> _Exercise prompt_: Below are records; write all of them out exactly.

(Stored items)
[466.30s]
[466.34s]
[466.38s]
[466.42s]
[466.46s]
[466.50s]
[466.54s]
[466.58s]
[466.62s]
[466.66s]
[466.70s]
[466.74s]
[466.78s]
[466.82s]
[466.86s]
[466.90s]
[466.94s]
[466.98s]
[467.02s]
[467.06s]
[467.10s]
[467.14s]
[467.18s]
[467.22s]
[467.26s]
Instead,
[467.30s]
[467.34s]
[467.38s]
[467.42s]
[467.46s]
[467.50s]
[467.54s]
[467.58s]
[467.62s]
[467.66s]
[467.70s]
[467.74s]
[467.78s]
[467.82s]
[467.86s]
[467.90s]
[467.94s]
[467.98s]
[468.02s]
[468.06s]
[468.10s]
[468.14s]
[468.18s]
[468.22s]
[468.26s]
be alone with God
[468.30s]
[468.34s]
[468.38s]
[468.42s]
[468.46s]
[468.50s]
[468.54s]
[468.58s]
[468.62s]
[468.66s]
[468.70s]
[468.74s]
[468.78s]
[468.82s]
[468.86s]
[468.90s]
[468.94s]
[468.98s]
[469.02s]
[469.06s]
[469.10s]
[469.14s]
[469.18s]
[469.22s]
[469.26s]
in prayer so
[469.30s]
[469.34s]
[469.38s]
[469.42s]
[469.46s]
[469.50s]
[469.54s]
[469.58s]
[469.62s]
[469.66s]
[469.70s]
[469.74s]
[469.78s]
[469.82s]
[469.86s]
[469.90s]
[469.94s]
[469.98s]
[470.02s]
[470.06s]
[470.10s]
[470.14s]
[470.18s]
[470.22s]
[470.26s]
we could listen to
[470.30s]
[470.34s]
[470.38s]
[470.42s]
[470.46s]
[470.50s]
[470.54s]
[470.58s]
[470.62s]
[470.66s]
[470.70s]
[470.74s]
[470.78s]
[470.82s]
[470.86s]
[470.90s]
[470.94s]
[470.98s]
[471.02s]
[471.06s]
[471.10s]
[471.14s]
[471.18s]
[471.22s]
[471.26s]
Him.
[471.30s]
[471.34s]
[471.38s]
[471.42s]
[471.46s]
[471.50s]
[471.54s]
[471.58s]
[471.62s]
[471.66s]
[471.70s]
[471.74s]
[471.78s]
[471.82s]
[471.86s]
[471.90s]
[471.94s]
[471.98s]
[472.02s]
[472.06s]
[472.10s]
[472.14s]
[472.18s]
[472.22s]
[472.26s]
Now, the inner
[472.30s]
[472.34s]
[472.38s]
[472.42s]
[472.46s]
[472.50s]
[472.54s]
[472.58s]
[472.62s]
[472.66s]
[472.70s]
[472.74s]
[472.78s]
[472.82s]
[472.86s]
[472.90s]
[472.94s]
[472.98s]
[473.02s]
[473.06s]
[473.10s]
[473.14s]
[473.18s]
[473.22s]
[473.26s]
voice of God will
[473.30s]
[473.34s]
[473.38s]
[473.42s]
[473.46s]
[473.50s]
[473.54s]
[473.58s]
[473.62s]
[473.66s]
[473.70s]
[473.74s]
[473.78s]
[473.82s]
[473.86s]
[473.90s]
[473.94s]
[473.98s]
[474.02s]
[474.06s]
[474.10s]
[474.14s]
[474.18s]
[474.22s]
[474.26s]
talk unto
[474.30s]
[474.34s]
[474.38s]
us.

> _Task result_:
[466.30s]
[466.34s]
[466.38s]
[466.42s]
[466.46s]
[466.50s]
[466.54s]
[466.58s]
[466.62s]
[466.66s]
[466.70s]
[466.74s]
[466.78s]
[466.82s]
[466.86s]
[466.90s]
[466.94s]
[466.98s]
[467.02s]
[467.06s]
[467.10s]
[467.14s]
[467.18s]
[467.22s]
[467.26s]
Instead,
[467.30s]
[467.34s]
[467.38s]
[467.42s]
[467.46s]
[467.50s]
[467.54s]
[467.58s]
[467.62s]
[467.66s]
[467.70s]
[467.74s]
[467.78s]
[467.82s]
[467.86s]
[467.90s]
[467.94s]
[467.98s]
[468.02s]
[468.06s]
[468.10s]
[468.14s]
[468.18s]
[468.22s]
[468.26s]
be alone with God
[468.30s]
[468.34s]
[468.38s]
[468.42s]
[468.46s]
[468.50s]
[468.54s]
[468.58s]
[468.62s]
[468.66s]
[468.70s]
[468.74s]
[468.78s]
[468.82s]
[468.86s]
[468.90s]
[468.94s]
[468.98s]
[469.02s]
[469.06s]
[469.10s]
[469.14s]
[469.18s]
[469.22s]
[469.26s]
in prayer so
[469.30s]
[469.34s]
[469.38s]
[469.42s]
[469.46s]
[469.50s]
[469.54s]
[469.58s]
[469.62s]
[469.66s]
[469.70s]
[469.74s]
[469.78s]
[469.82s]
[469.86s]
[469.90s]
[469.94s]
[469.98s]
[470.02s]
[470.06s]
[470.10s]
[470.14s]
[470.18s]
[470.22s]
[470.26s]
we could listen to
[470.30s]
[470.34s]
[470.38s]
[470.42s]
[470.46s]
[470.50s]
[470.54s]
[470.58s]
[470.62s]
[470.66s]
[470.70s]
[470.74s]
[470.78s]
[470.82s]
[470.86s]
[470.90s]
[470.94s]
[470.98s]
[471.02s]
[471.06s]
[471.10s]
[471.14s]
[471.18s]
[471.22s]
[471.26s]
Him.
[471.30s]
[471.34s]
[471.38s]
[471.42s]
[471.46s]
[471.50s]
[471.54s]
[471.58s]
[471.62s]
[471.66s]
[471.70s]
[471.74s]
[471.78s]
[471.82s]
[471.86s]
[471.90s]
[471.94s]
[471.98s]
[472.02s]
[472.06s]
[472.10s]
[472.14s]
[472.18s]
[472.22s]
[472.26s]
Now, the inner
[472.30s]
[472.34s]
[472.38s]
[472.42s]
[472.46s]
[472.50s]
[472.54s]
[472.58s]
[472.62s]
[472.66s]
[472.70s]
[472.74s]
[472.78s]
[472.82s]
[472.86s]
[472.90s]
[472.94s]
[472.98s]
[473.02s]
[473.06s]
[473.10s]
[473.14s]
[473.18s]
[473.22s]
[473.26s]
voice of God will
[473.30s]
[473.34s]
[473.38s]
[473.42s]
[473.46s]
[473.50s]
[473.54s]
[473.58s]
[473.62s]
[473.66s]
[473.70s]
[473.74s]
[473.78s]
[473.82s]
[473.86s]
[473.90s]
[473.94s]
[473.98s]
[474.02s]
[474.06s]
[474.10s]
[474.14s]
[474.18s]
[474.22s]
[474.26s]
talk unto
[474.30s]
[474.34s]
[474.38s]
us.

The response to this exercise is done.